_Problem to work on_
First find the line with "[15:16.20-15:17.20]" in the entries below, then set down exactly every line through the line with "What the speaker says: CLL FRCs.", that line included.

Stored data:

-- Opening Marker --

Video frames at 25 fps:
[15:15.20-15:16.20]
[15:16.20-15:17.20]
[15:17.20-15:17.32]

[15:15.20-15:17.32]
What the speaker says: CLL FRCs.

-- Closing Marker --
-- Opening Marker --

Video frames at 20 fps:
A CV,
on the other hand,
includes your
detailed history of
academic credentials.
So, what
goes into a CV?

-- Closing Marker --

_Reply_
[15:16.20-15:17.20]
[15:17.20-15:17.32]

[15:15.20-15:17.32]
What the speaker says: CLL FRCs.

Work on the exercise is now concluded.